A Comissão concluiu que Amaro morreu em decorrência de “ações perpetradas pelo Estado” e recomendou a continuidade das investigações, identificação e responsabilização dos agentes envolvidos no assassinato.
A decisão judicial em primeira instância que retirou o nome do ex-coronel da PM dos relatórios da CNV é resultado de um processo movido em 2019, contra a União, por Marcos Olinto Novais de Sousa e Maria Fernanda Novais de Souza Cavalcanti, filhos do ex-coronel pernambucano.
Em sua decisão, o juiz federal Hélio Silvio Ourém Campos determinou “a retirada do nome do falecido Olinto de Souza Ferraz de qualquer menção a tortura com participação direta ou indireta por ação ou omissão”.
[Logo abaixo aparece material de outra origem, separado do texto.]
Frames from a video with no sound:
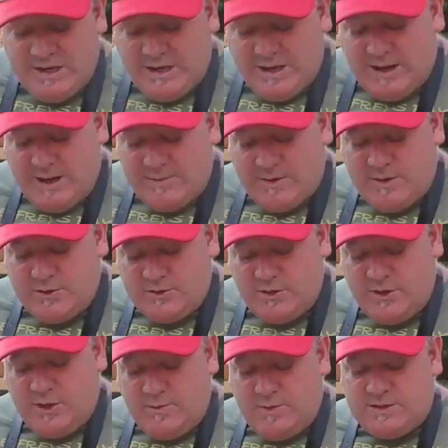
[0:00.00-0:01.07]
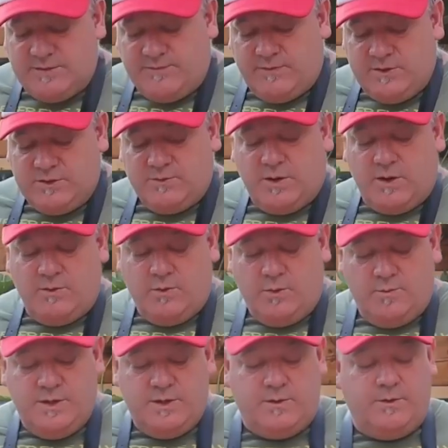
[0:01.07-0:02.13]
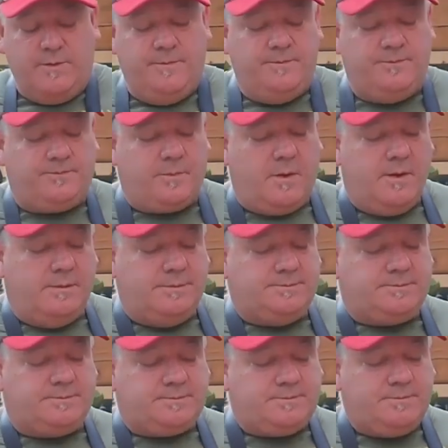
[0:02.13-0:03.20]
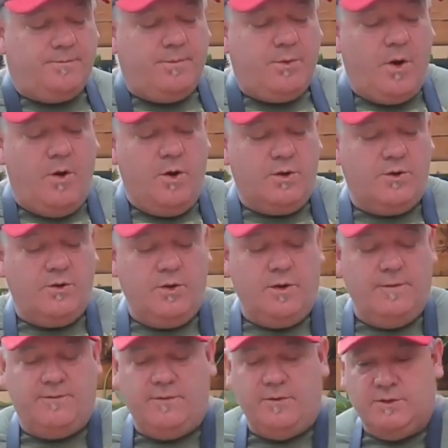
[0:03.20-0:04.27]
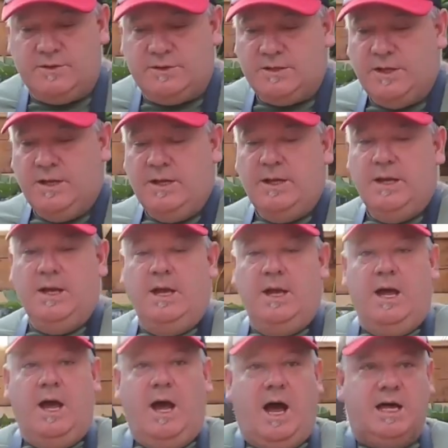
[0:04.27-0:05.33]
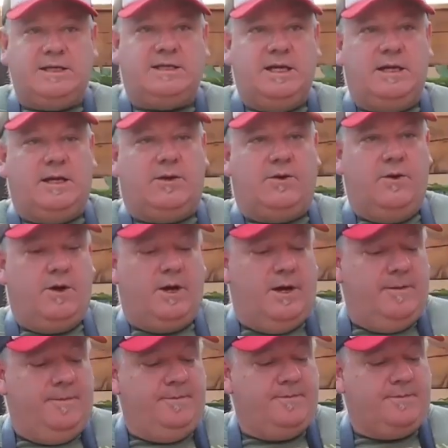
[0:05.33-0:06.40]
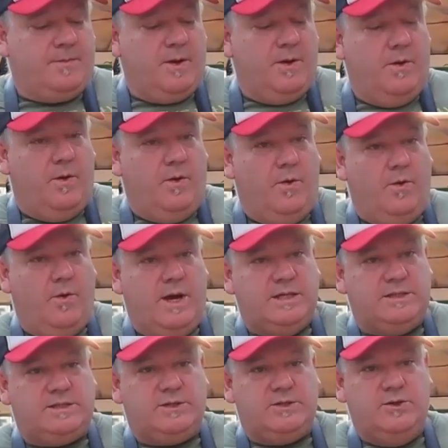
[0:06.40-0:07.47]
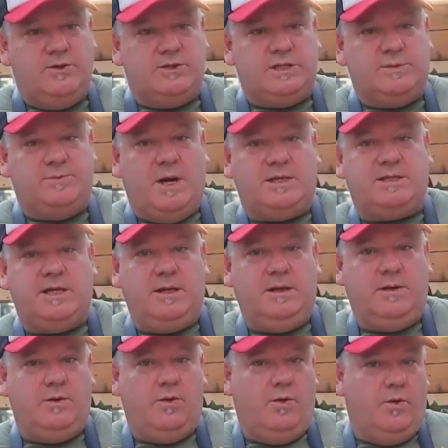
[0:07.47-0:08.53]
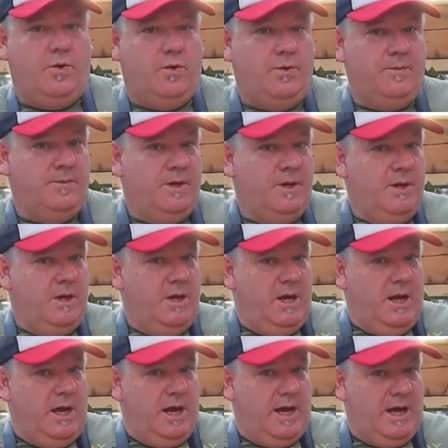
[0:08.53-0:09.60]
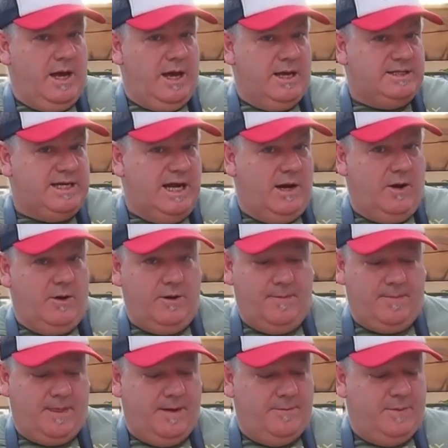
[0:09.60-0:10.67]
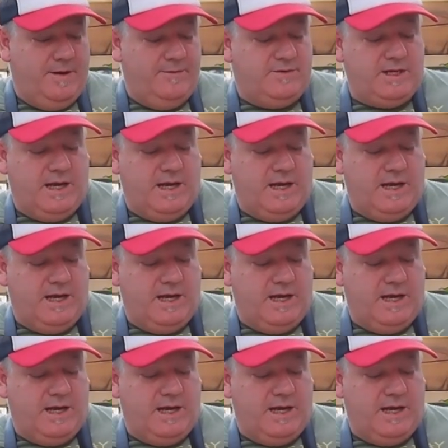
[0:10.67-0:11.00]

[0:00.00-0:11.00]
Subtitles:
thing I am going to do a little bit different to what I normally do. On Gugu Foods, I see that Gugu always uses butter or a beef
O magistrado entendeu que, “diante da inexistência de fatos concretos negativos contra o militar em questão e da incerteza quanto a sua suposta omissão por ser Diretor da Casa de Detenção, à época da morte de Amaro Luiz de Carvalho”, seria necessário “extirpar qualquer má interpretação acerca dos fatos” para “preservar a imagem, honra do militar e de sua família”.
Com isso, a versão dos documentos oficiais da CNV, preservados pelo Arquivo Nacional, foram tarjados de preto, e o nome do ex-coronel da PM só pode ser lido nas versões anteriores, originais, que circularam à época de seu lançamento, em 2014.
O processo foi tratado como uma “anonimização” no âmbito do Arquivo Nacional, que recebeu a decisão juntamente com um parecer de força executória da AGU (Advocacia-Geral da União), que estabeleceu que “a decisão proferida possui executoriedade imediata, pois estão presentes todos os requisitos para cumprimento da obrigação de fazer que incumbe à União”.
Para o cientista político Paulo Sérgio Pinheiro, membro da CNV, da qual foi coordenador, a decisão judicial é “um absurdo”.
“Trata-se de uma tentativa de encobrir uma investigação feita por um órgão do Estado, como foi o mandato da Comissão, e se impõe como censura ao que foi revelado”, avalia. “A Advocacia-Geral da União, que deveria zelar pelo relatório da CNV, tomou a decisão temerária de fazer cumprir a decisão. Mas não existe no Brasil um direito ao esquecimento, como o Supremo Tribunal Federal já estabeleceu.”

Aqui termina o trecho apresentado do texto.